Plus, she said she plans to focus harder on the unofficial job she’s had since sophomore year- getting the team pumped up before games.

“I’m in charge of the boom box this year, so I choose the music for the bus rides and I’m going to make our warm-up CD this year,” Salls said. “I keep the bench motivated and encourage our team to do the best we can.”

Even if she’s on the bench, her team knows that she’ll be the loudest player on the field. Senior Dani Murphy, the only other senior who was also on varsity as a freshman, said being on varsity for four years was an absolute blessing. She said that she and Salls especially grew close over their time playing together.

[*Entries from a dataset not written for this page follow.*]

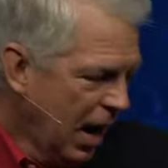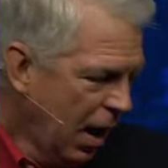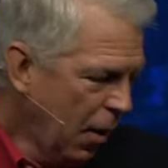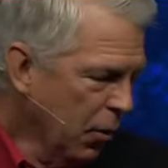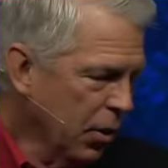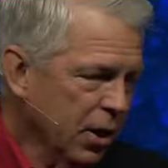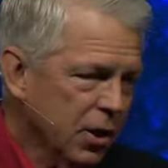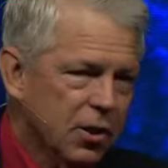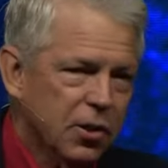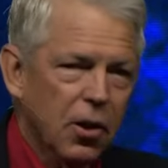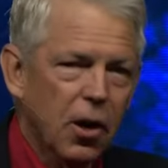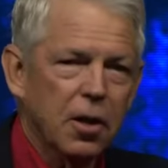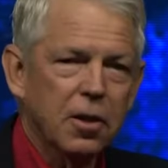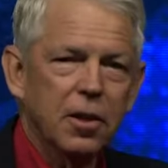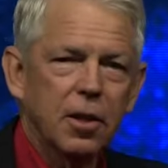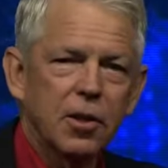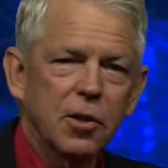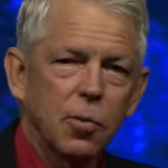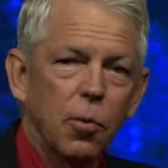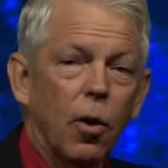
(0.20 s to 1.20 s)
I want to
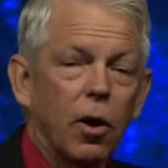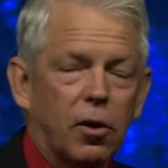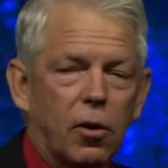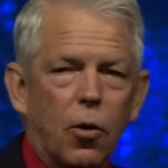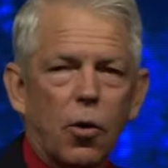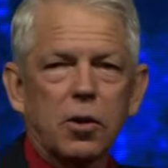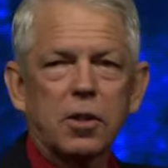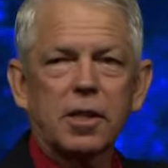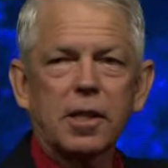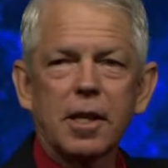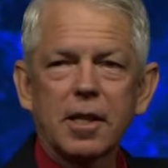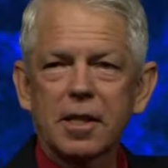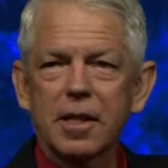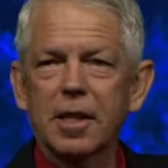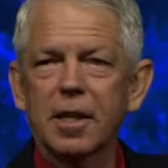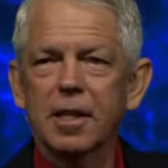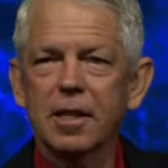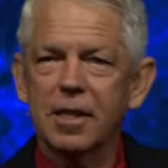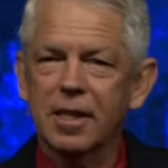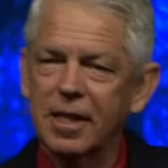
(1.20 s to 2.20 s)
start this one. Of course, this
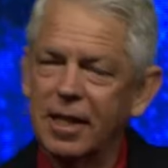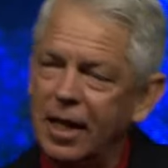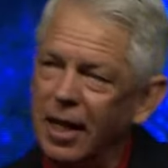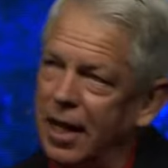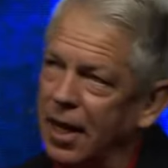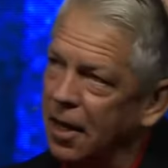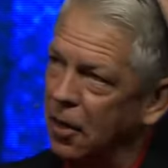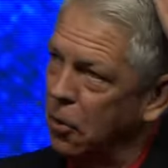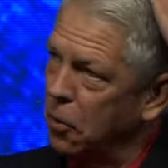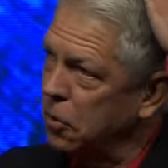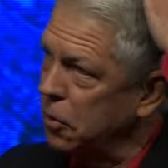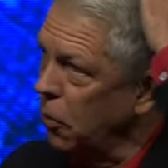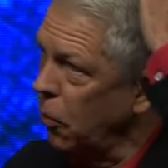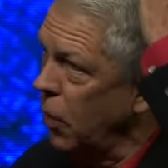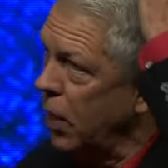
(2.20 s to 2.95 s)
is the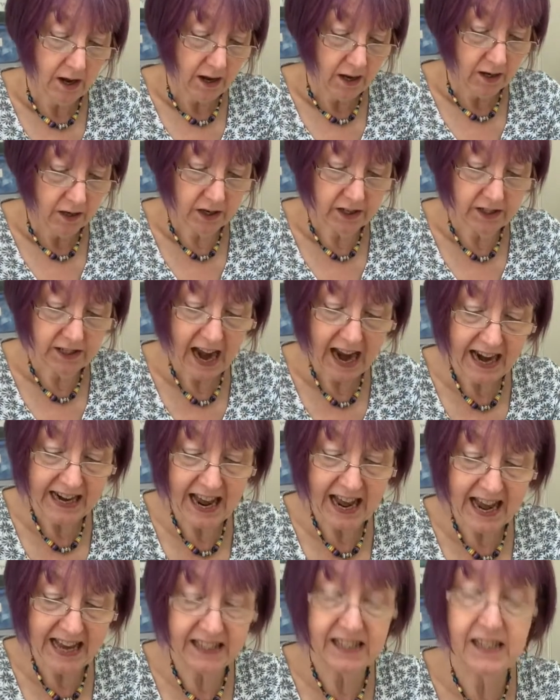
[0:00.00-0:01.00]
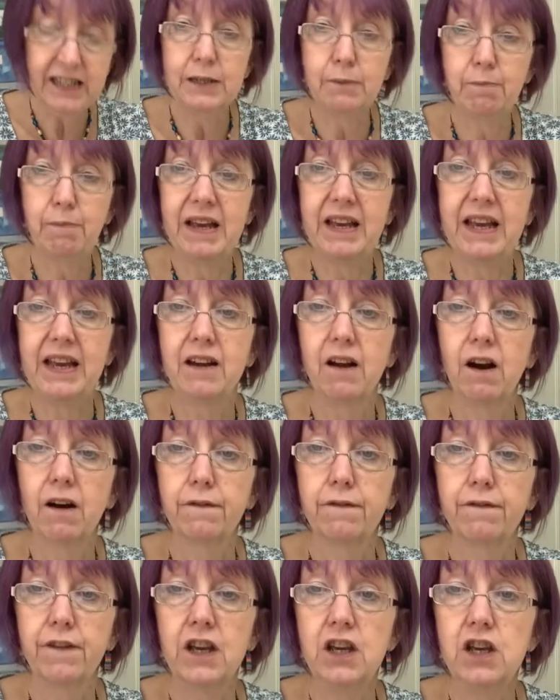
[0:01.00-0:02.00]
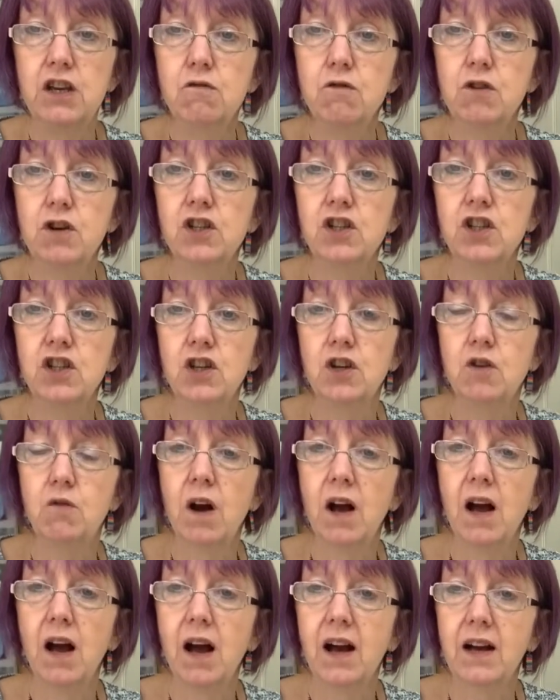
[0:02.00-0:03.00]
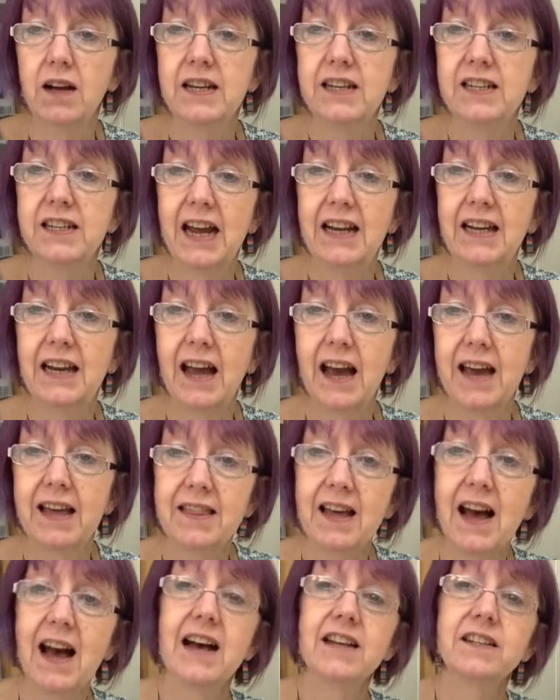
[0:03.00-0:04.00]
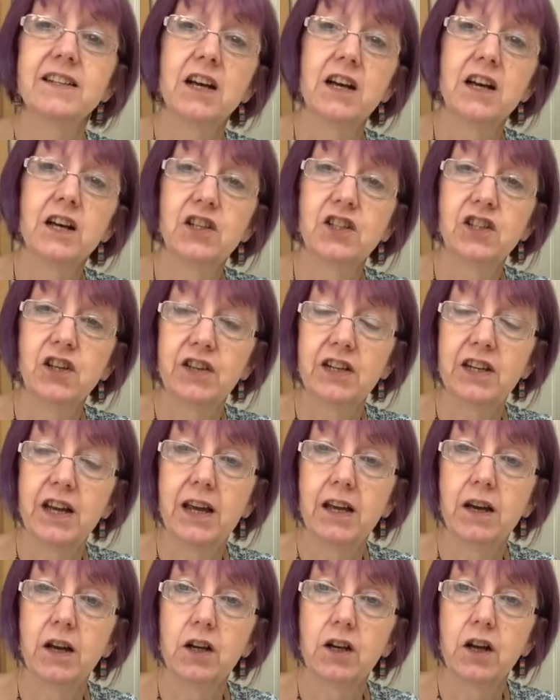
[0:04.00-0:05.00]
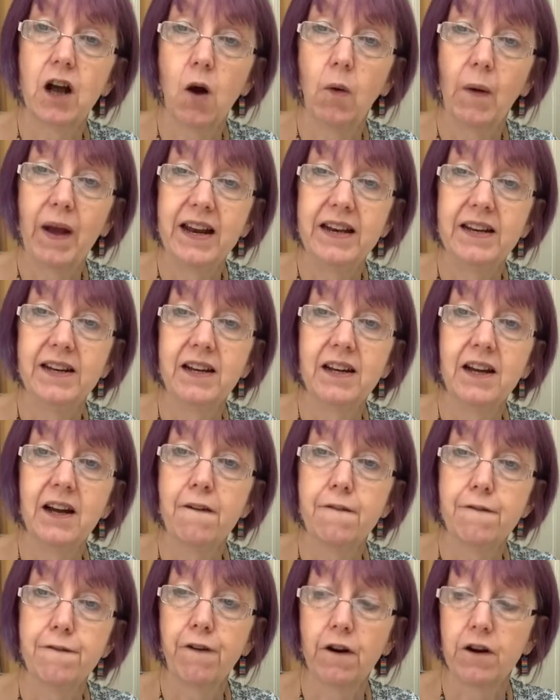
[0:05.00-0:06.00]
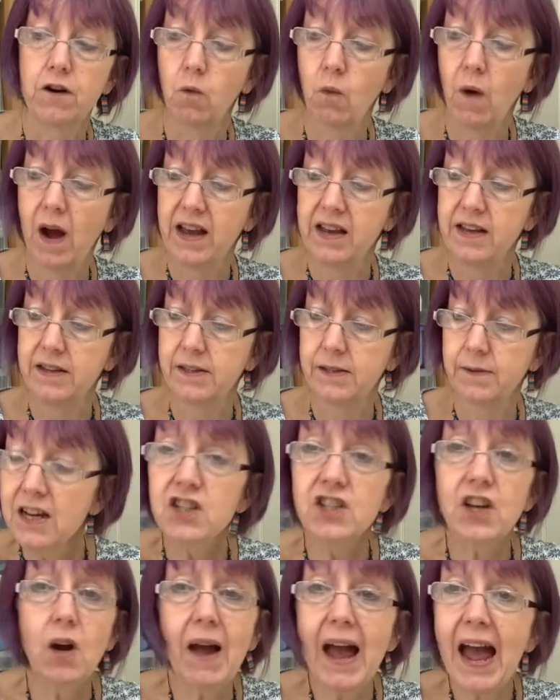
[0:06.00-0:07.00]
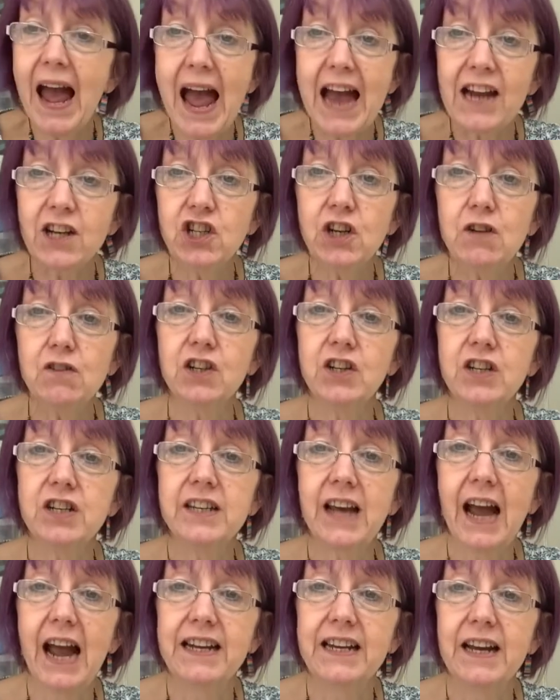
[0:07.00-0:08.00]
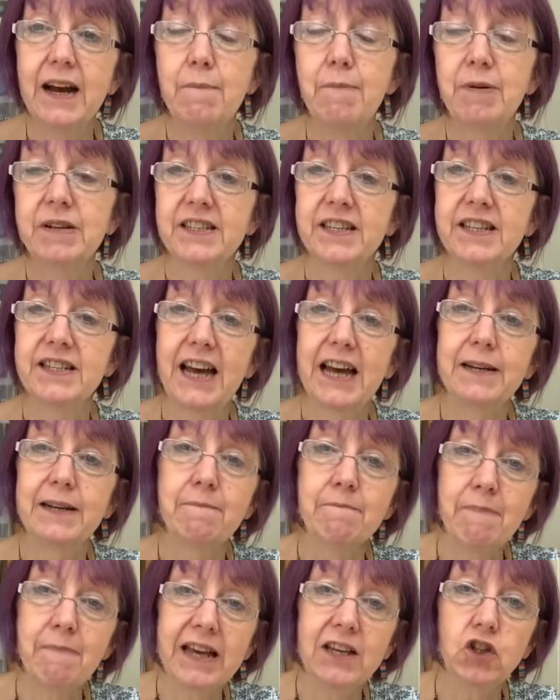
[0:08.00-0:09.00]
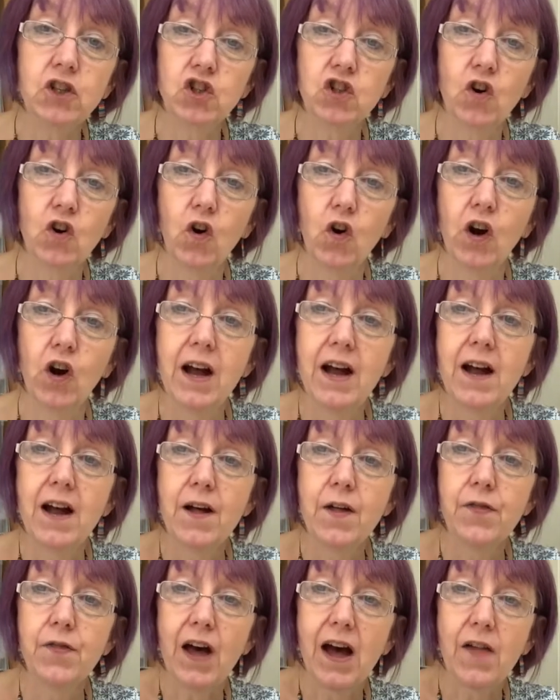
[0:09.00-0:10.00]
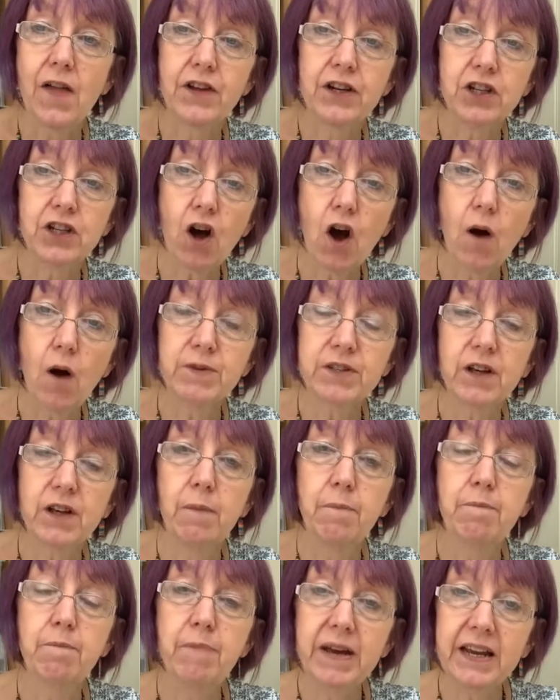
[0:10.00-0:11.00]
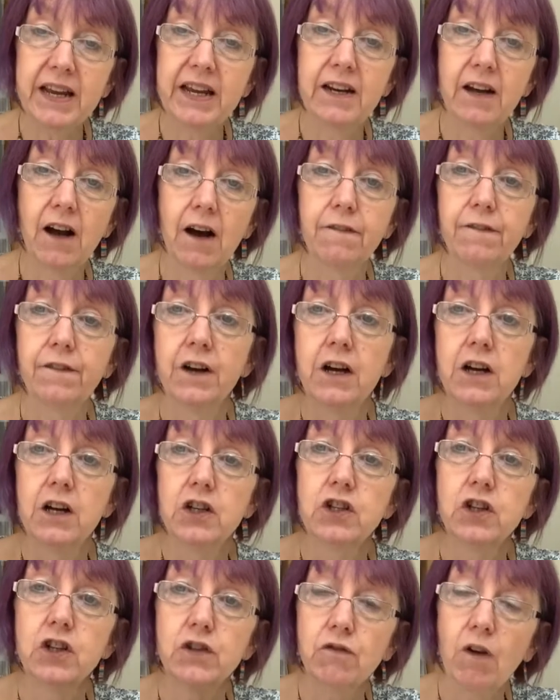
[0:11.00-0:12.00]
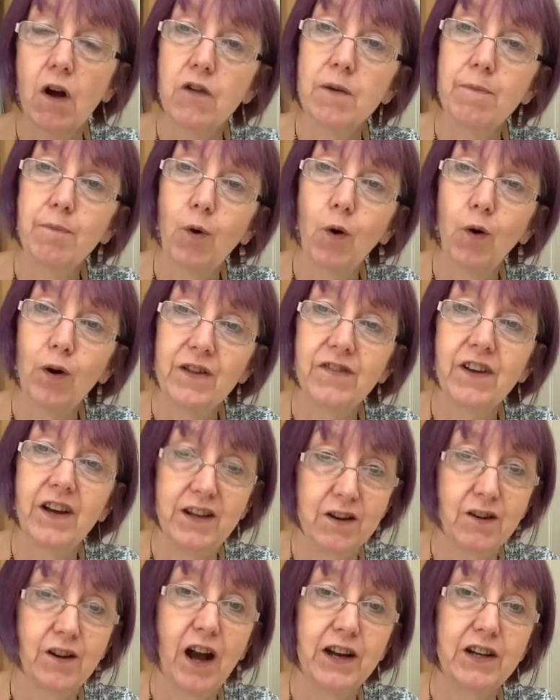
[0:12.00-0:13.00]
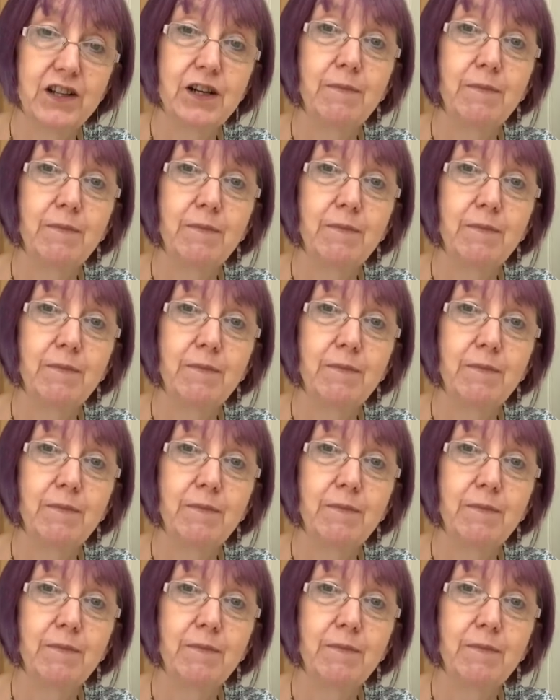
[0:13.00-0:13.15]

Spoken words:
container isn't big enough. You could do a container like that so that it could go in front ways. So choose a container, but as I said, make sure that the tops are big enough to throw the ball in that you're going to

“Salls has such a loving and goofy personality so it’s been so much fun spending the past four years together,” Murphy said. “We’ve been through a ton since freshman year and I’m thankful to have walked through everything with her.”

Besides being the team’s biggest supporter, Salls also focuses on what’s in her very near future. In June, Salls verbally committed to play for the University of Central Oklahoma. Once she’s able to play again, she said she is going to have to train extra hard to prepare for the challenges of college soccer.

“The girls are going to be even bigger and stronger than [they are in] high school,” Salls said. “Fitness is going to go way up, which is why I need to get my fitness level up when I come back from my injury.”

But Salls said she is ready to be part of the UCO team. Ever since she was little, she dreamed of becoming a college athlete. After attending the camps, she said she is excited to start playing for a college team.

“I love the coaches,” Salls said. “They’re all supportive and they make it fun. I’ve always wanted to become friends with [the players] and get to know them better.”

Even though she won’t play in her last year of high school, Salls said that her future in college helps to keep her motivated. As she sits on the bench, watching her friends play, she reminds herself that she can only get better from here. To her, improving for the future is the goal now.

“I realize that there is a purpose. There is a reason I’m sitting out,” Salls said. “And that’s just to get better and make myself healthy for my future and for college.”